[What the task requires]: What is needed is an exact retyping of each entry, pictures excluded.

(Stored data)

——————————

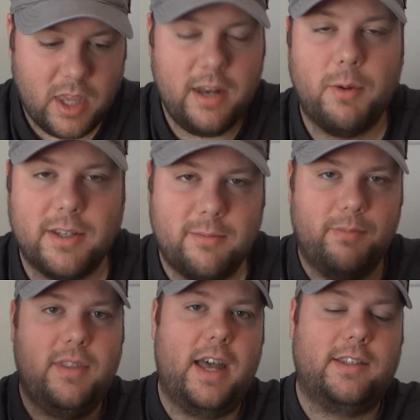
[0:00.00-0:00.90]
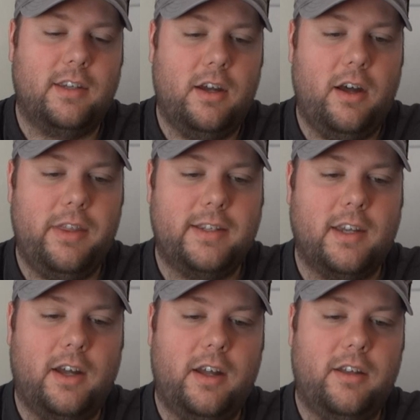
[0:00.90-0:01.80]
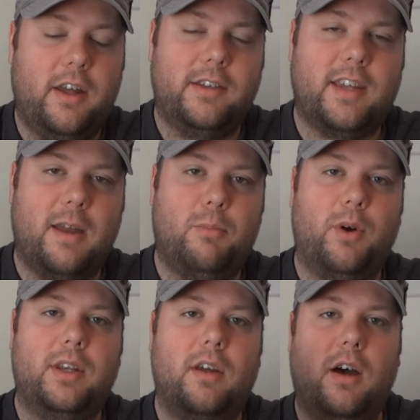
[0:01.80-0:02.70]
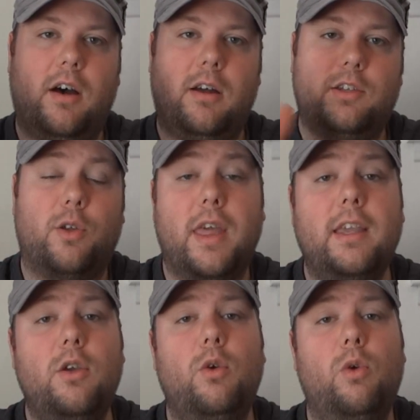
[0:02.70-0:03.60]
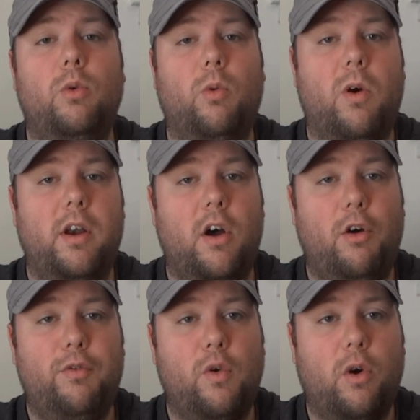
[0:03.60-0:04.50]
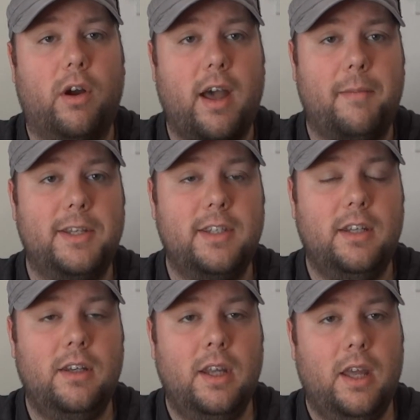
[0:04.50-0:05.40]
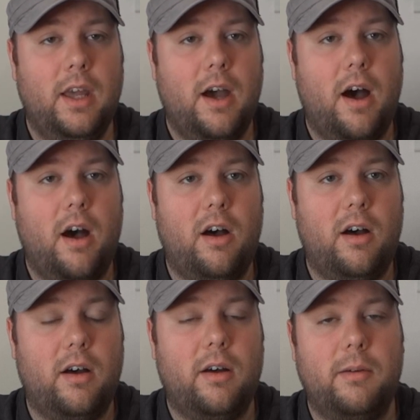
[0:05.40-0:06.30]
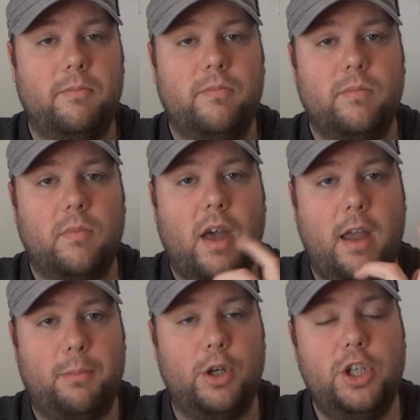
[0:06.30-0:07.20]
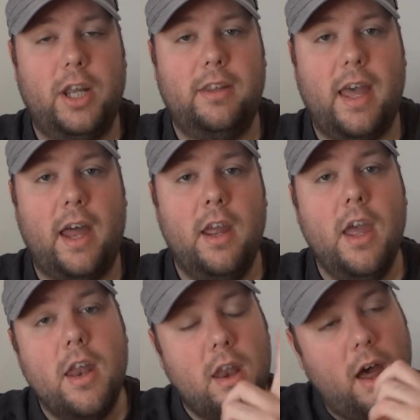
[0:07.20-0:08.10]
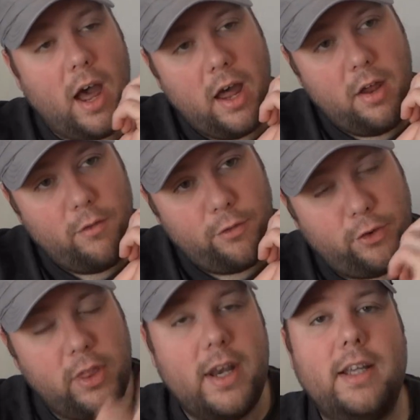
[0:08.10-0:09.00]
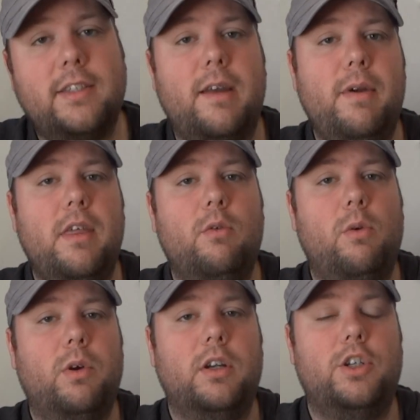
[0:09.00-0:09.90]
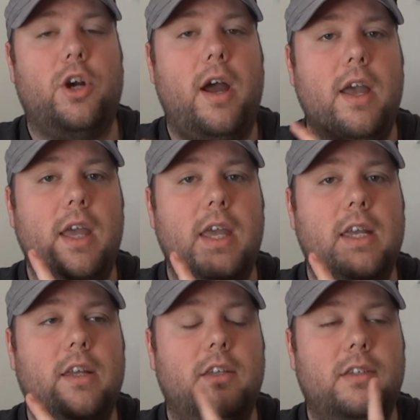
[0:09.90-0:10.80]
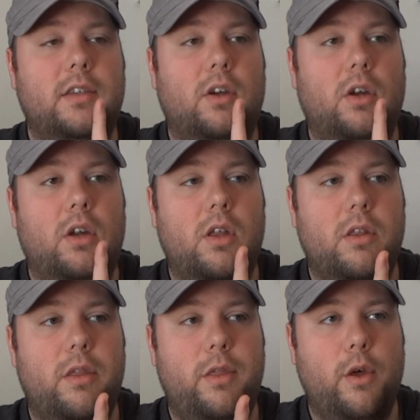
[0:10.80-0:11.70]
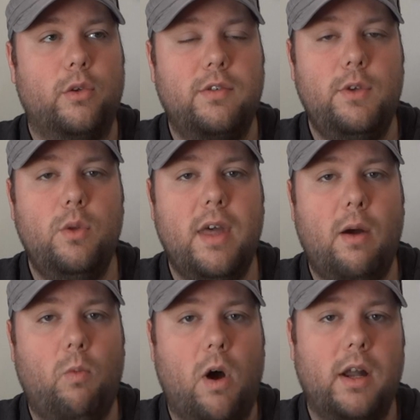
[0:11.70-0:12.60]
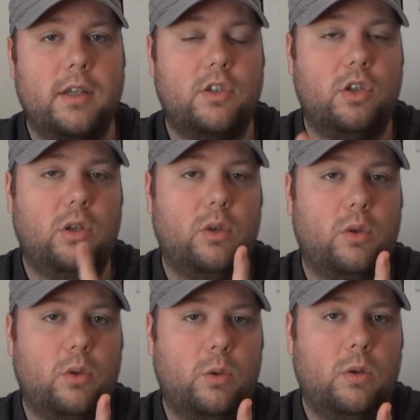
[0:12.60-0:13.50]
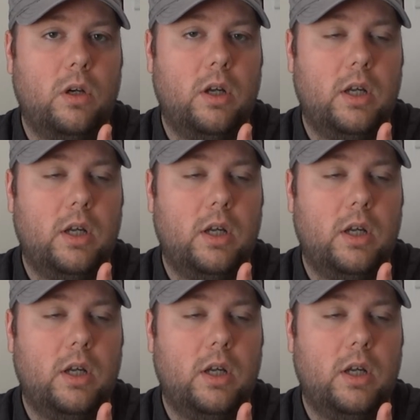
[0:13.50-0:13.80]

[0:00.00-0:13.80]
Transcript: Anyways, that's a side point. So thank you one and all for commenting. I appreciate that. For the next time, I think what we're gonna try is those of you that want to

——————————

[Result of this task]:
[0:00.00-0:00.90]
[0:00.90-0:01.80]
[0:01.80-0:02.70]
[0:02.70-0:03.60]
[0:03.60-0:04.50]
[0:04.50-0:05.40]
[0:05.40-0:06.30]
[0:06.30-0:07.20]
[0:07.20-0:08.10]
[0:08.10-0:09.00]
[0:09.00-0:09.90]
[0:09.90-0:10.80]
[0:10.80-0:11.70]
[0:11.70-0:12.60]
[0:12.60-0:13.50]
[0:13.50-0:13.80]

[0:00.00-0:13.80]
Transcript: Anyways, that's a side point. So thank you one and all for commenting. I appreciate that. For the next time, I think what we're gonna try is those of you that want to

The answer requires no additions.